Deal wins have slowed down
Another major concern is the slowdown in bookings. Total bookings for the quarter stood at $3.3 billion, down 5.7 percent year on year in constant currency terms. Large deal bookings came in at $0.9 billion, declining 8.4 percent year on year. Since bookings indicate future revenue, lower deal wins suggest that growth could remain weak in the coming quarters.
Pressure in key business segments
Some important business segments are under pressure. Energy, Manufacturing and Resources reported negative growth, while the Consumer segment also showed weak momentum. BFSI remains the largest contributor to revenue, but overall sector performance has not been strong enough to lift growth meaningfully. This mixed demand across sectors has added to investor concerns.

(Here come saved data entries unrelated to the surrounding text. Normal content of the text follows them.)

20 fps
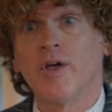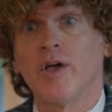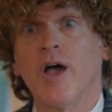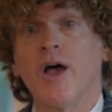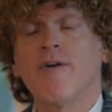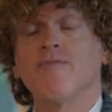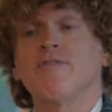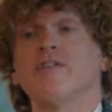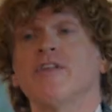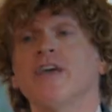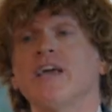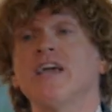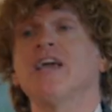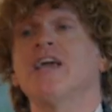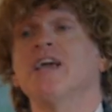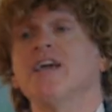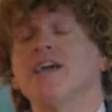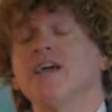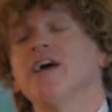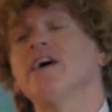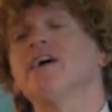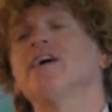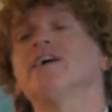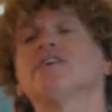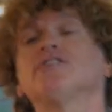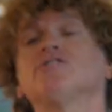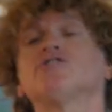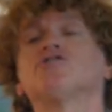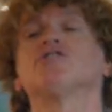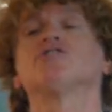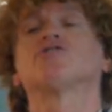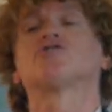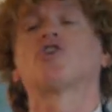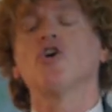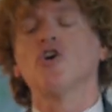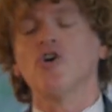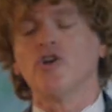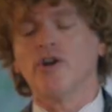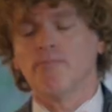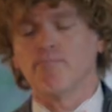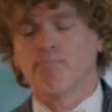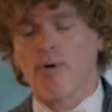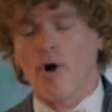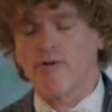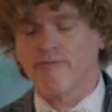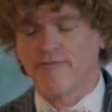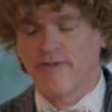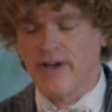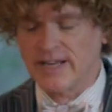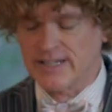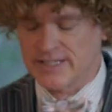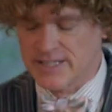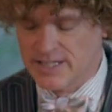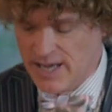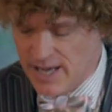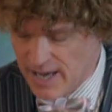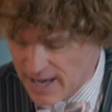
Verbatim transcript: everything he is is good and perfect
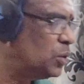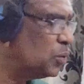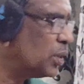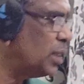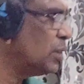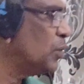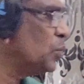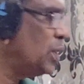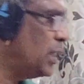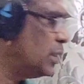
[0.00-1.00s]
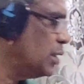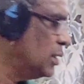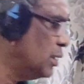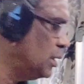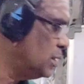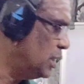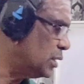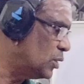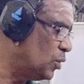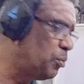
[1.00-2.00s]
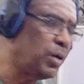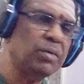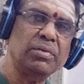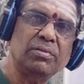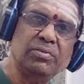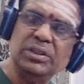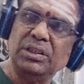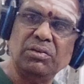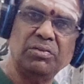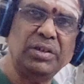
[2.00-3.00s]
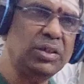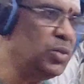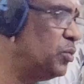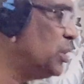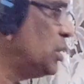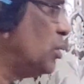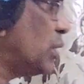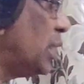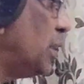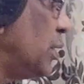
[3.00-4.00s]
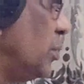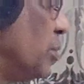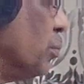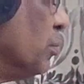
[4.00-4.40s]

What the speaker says: you can do that. There is no problem, whichever way you wish you can do.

What worked in Wipro’s favour
There were some positives in the results. Operating cash flow remained strong at $474 million, and operating cash flow to net income stood at 135.4%. Attrition also declined to 14.2 percent, which helps reduce hiring and training costs. However, these positives were not enough to offset concerns around weak growth and cautious guidance.
Key takeaways for investors
- Wipro’s near-term growth outlook is weak, with management guiding only 0 to 2 percent sequential revenue growth for the next quarter, which limits upside in the short term.
- Revenue growth remains under pressure, as Q3 FY26 showed a year-on-year decline, indicating that a strong recovery in demand is still not visible.
- Deal momentum has slowed, with total bookings and large deal wins falling year on year, which could impact revenue growth in upcoming quarters.
- Operating margins and cash flows are stable for now, but lower utilisation levels may create margin pressure if growth does not pick up.
- Investors may need to stay cautious in the near term and watch for improvement in deal wins and revenue guidance before expecting a meaningful stock rerating.
Bottom line
Wipro’s share price is falling because the market is unhappy with its growth outlook. Weak revenue growth, lower deal wins, soft demand in key segments, and cautious guidance have raised doubts about near-term recovery. While margins and cash flows are stable, investors are looking for stronger and more consistent growth signals, which are currently missing.